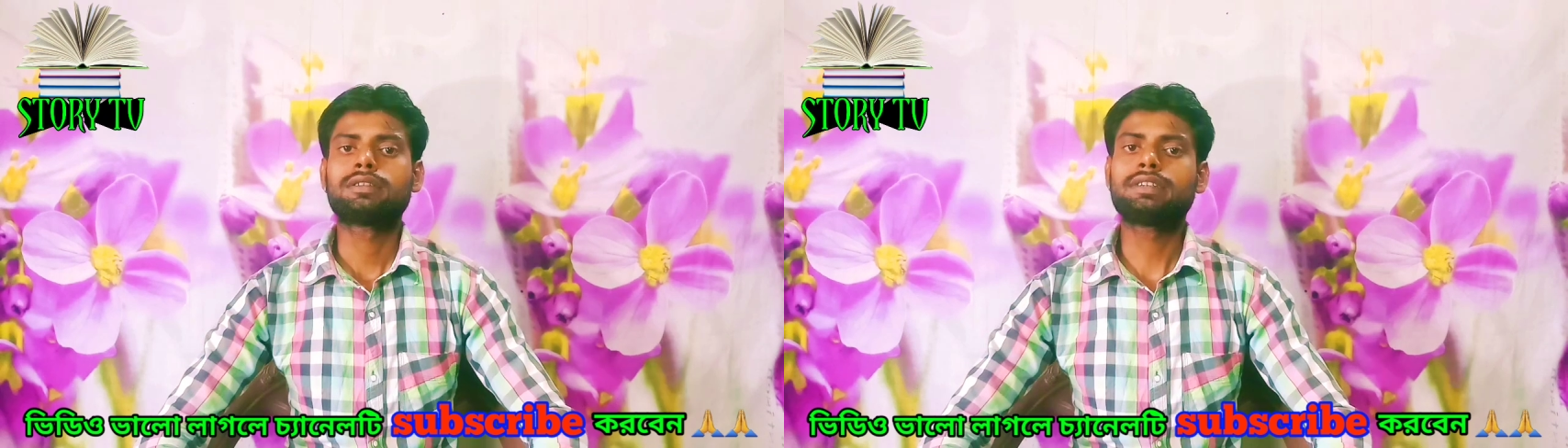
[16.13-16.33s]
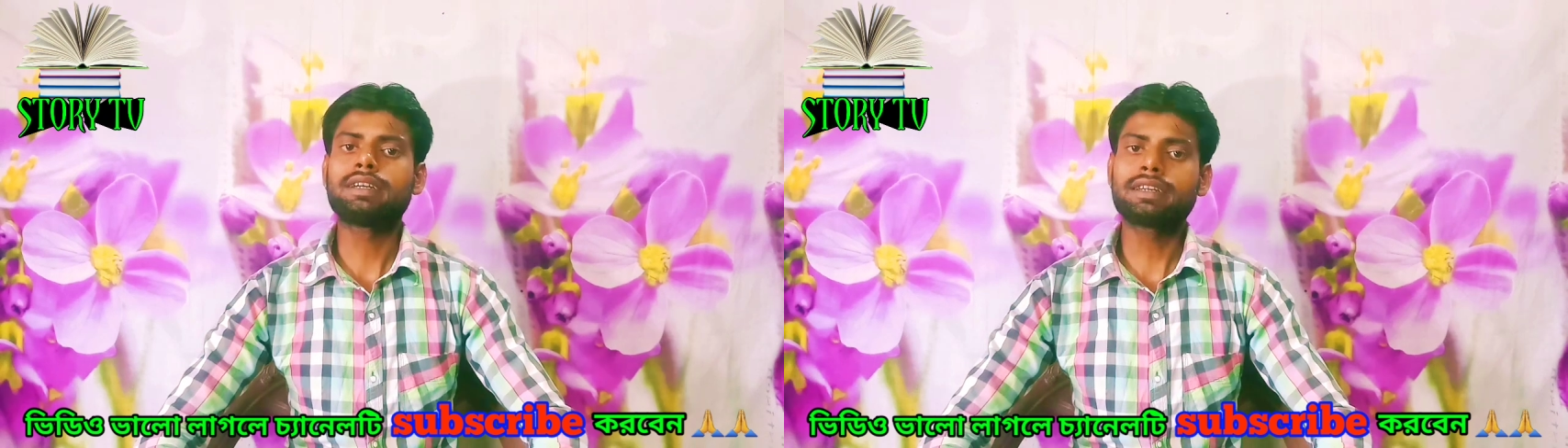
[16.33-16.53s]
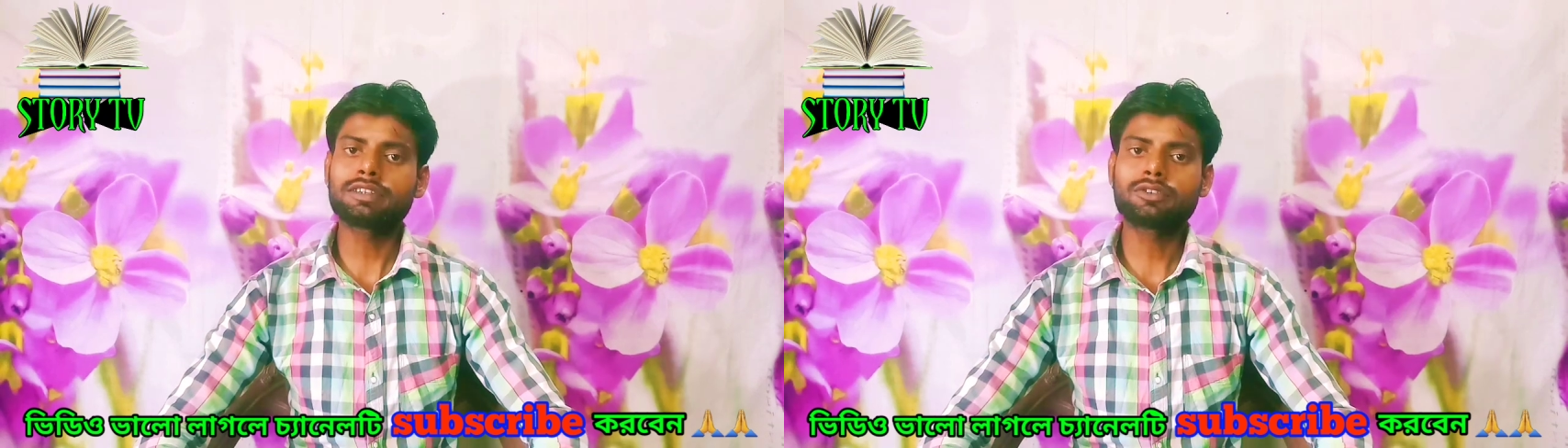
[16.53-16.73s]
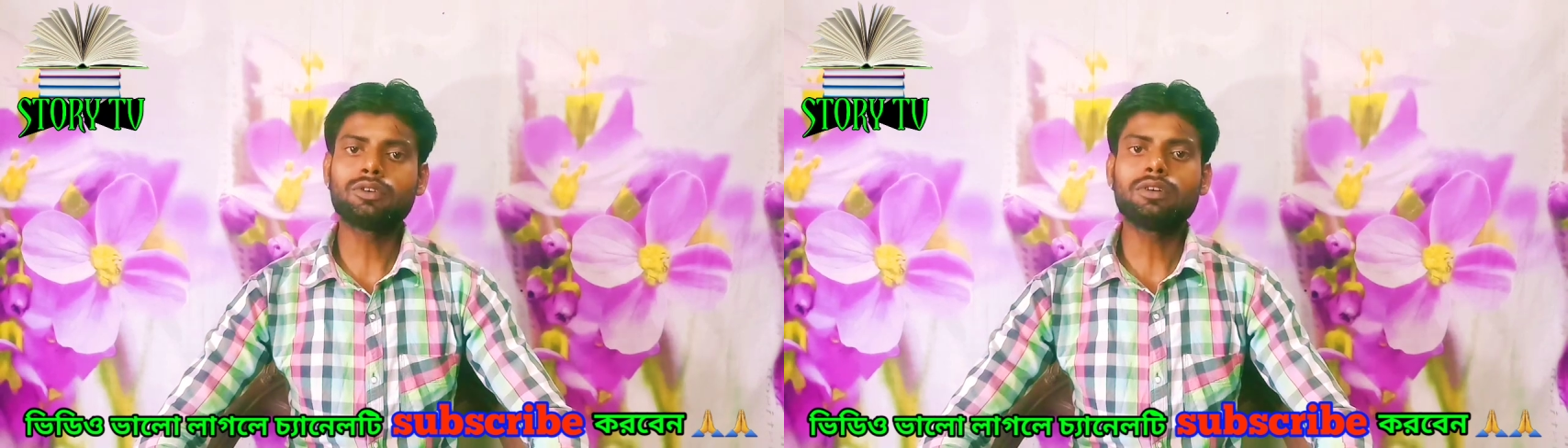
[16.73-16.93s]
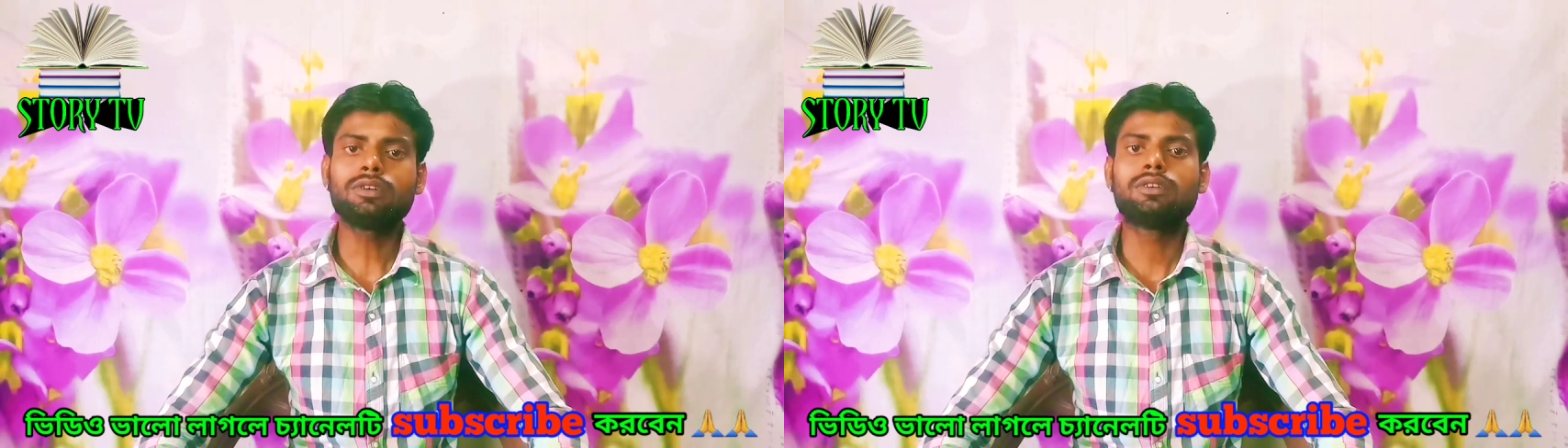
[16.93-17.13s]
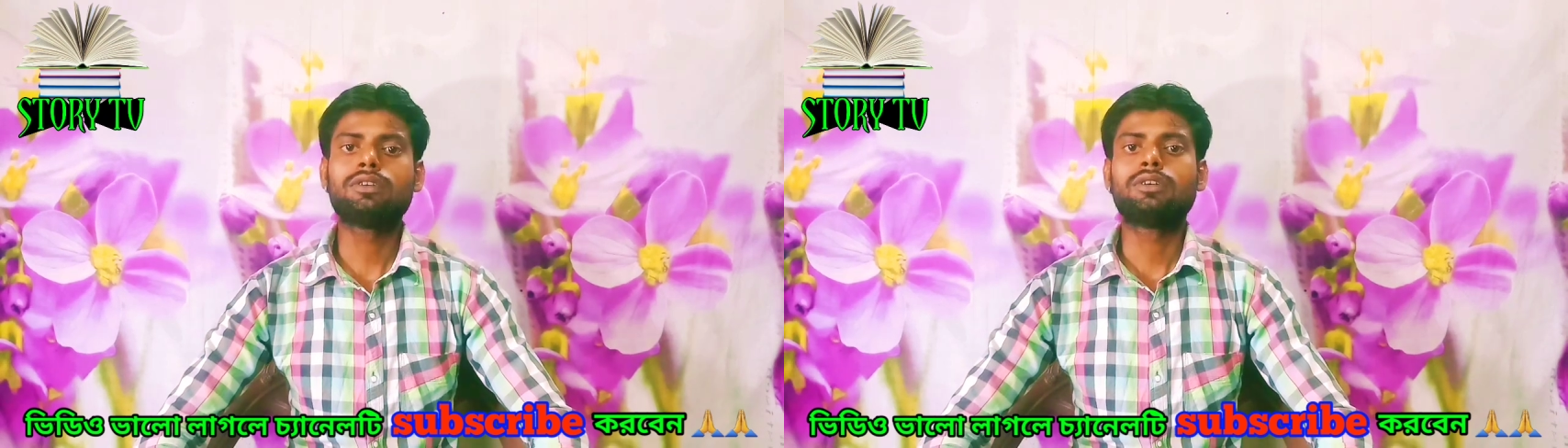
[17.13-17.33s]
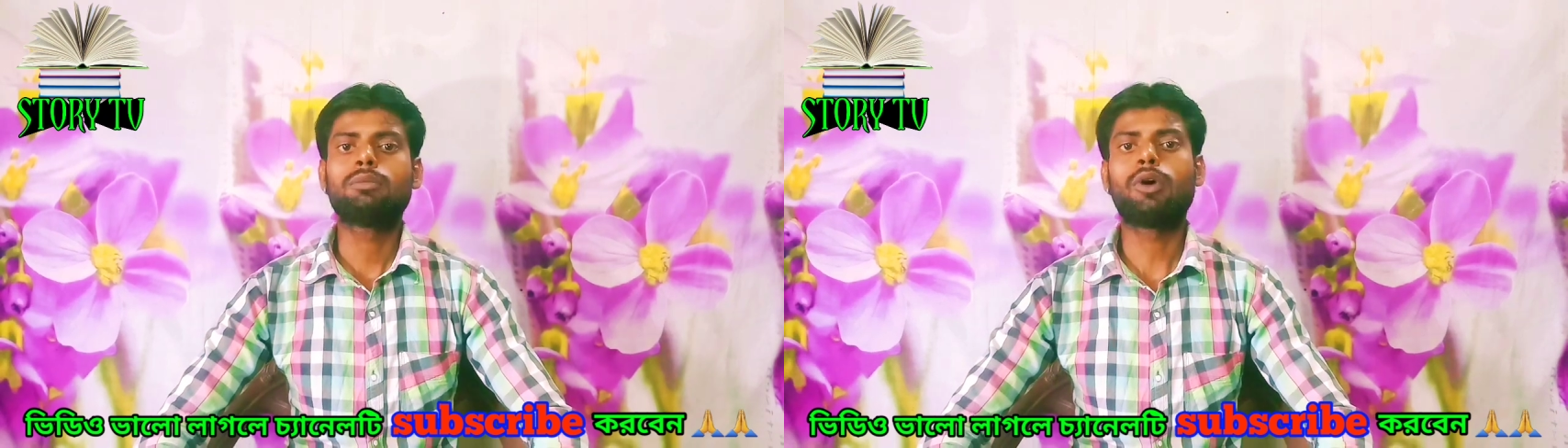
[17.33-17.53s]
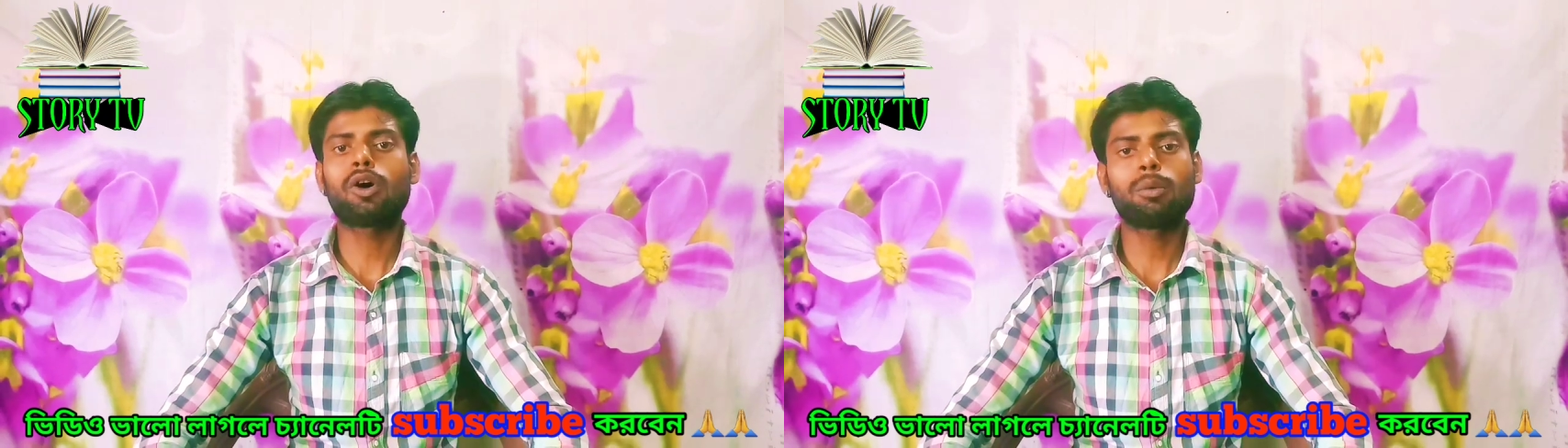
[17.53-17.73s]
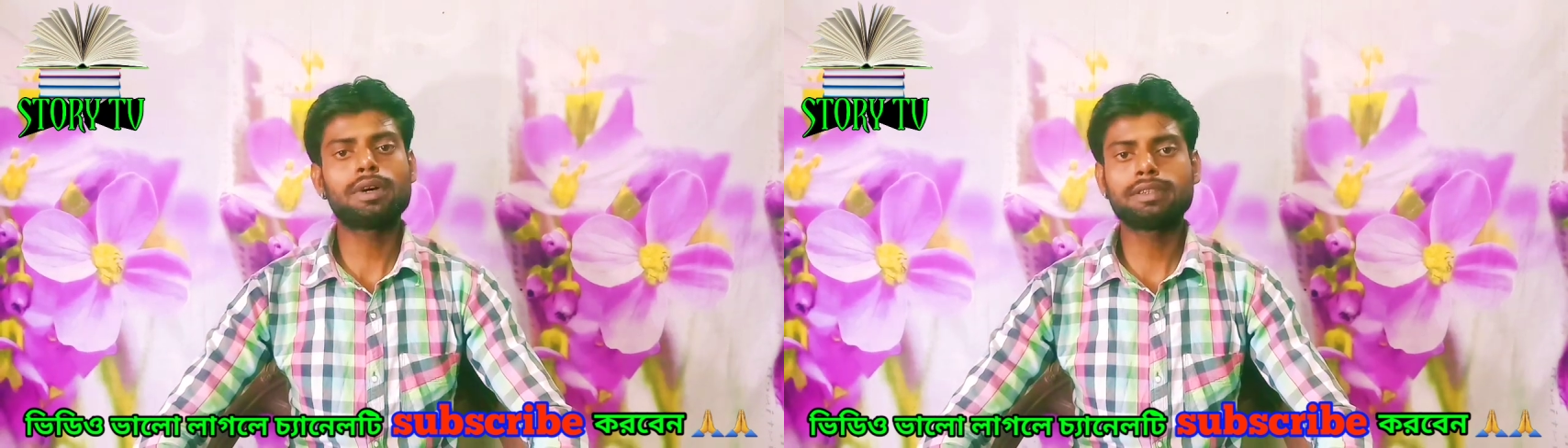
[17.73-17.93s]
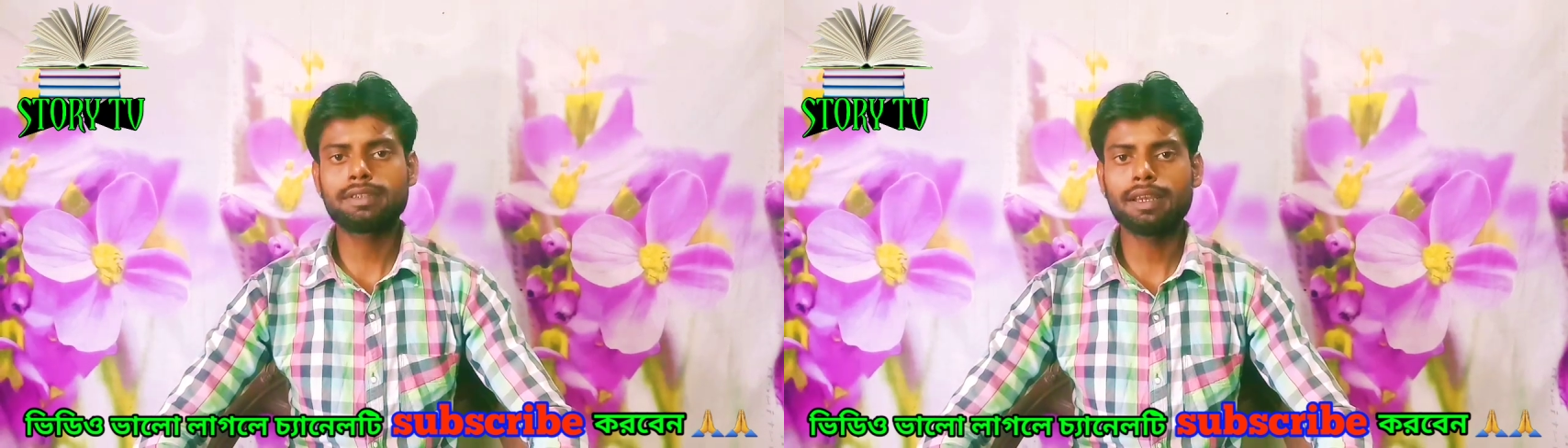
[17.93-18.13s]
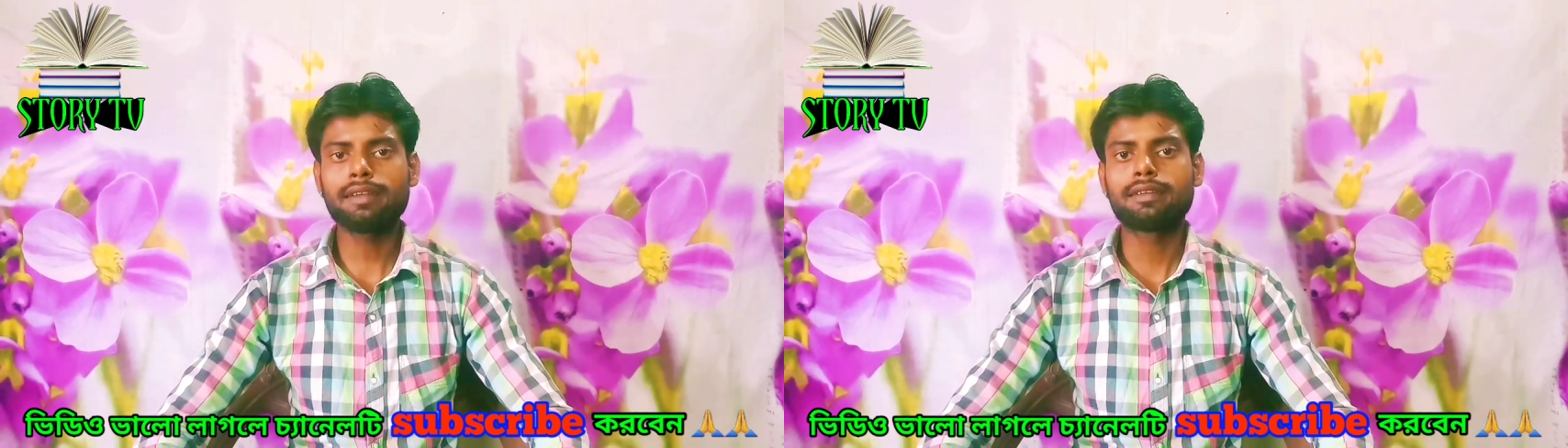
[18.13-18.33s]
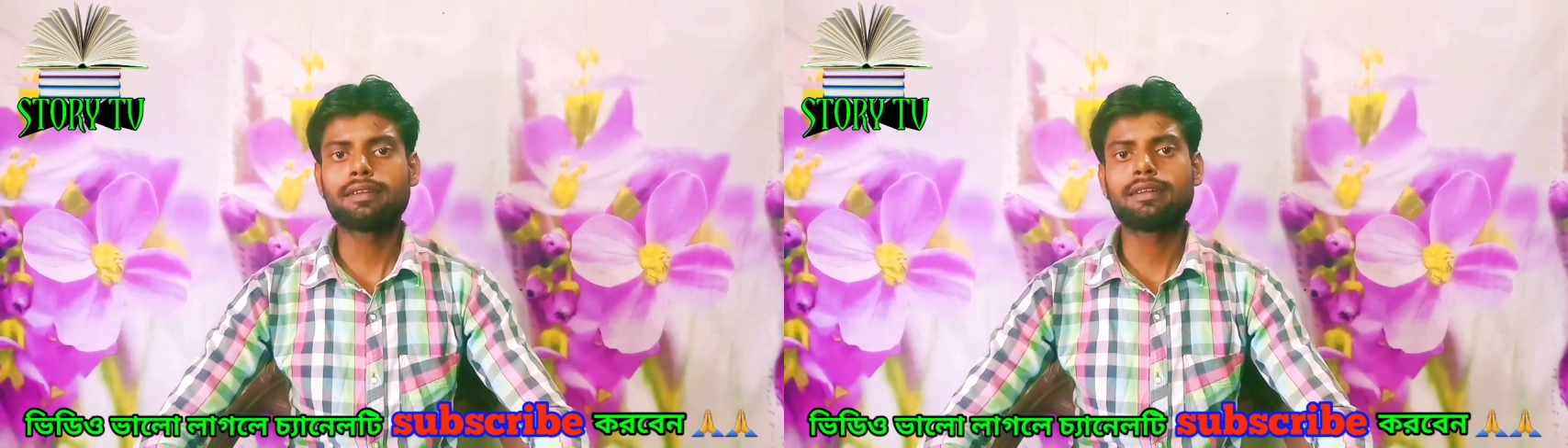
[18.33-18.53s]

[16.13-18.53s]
শ্রীকৃষ্ণ ভগবান ছিলেন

■ **Aim of the exercise**: Leave out every picture and copy verbatim the lines running from the line containing "[16.53-16.73s]" through the final line of the data.

■ **Task output**:
[16.53-16.73s]
[16.73-16.93s]
[16.93-17.13s]
[17.13-17.33s]
[17.33-17.53s]
[17.53-17.73s]
[17.73-17.93s]
[17.93-18.13s]
[18.13-18.33s]
[18.33-18.53s]

[16.13-18.53s]
শ্রীকৃষ্ণ ভগবান ছিলেন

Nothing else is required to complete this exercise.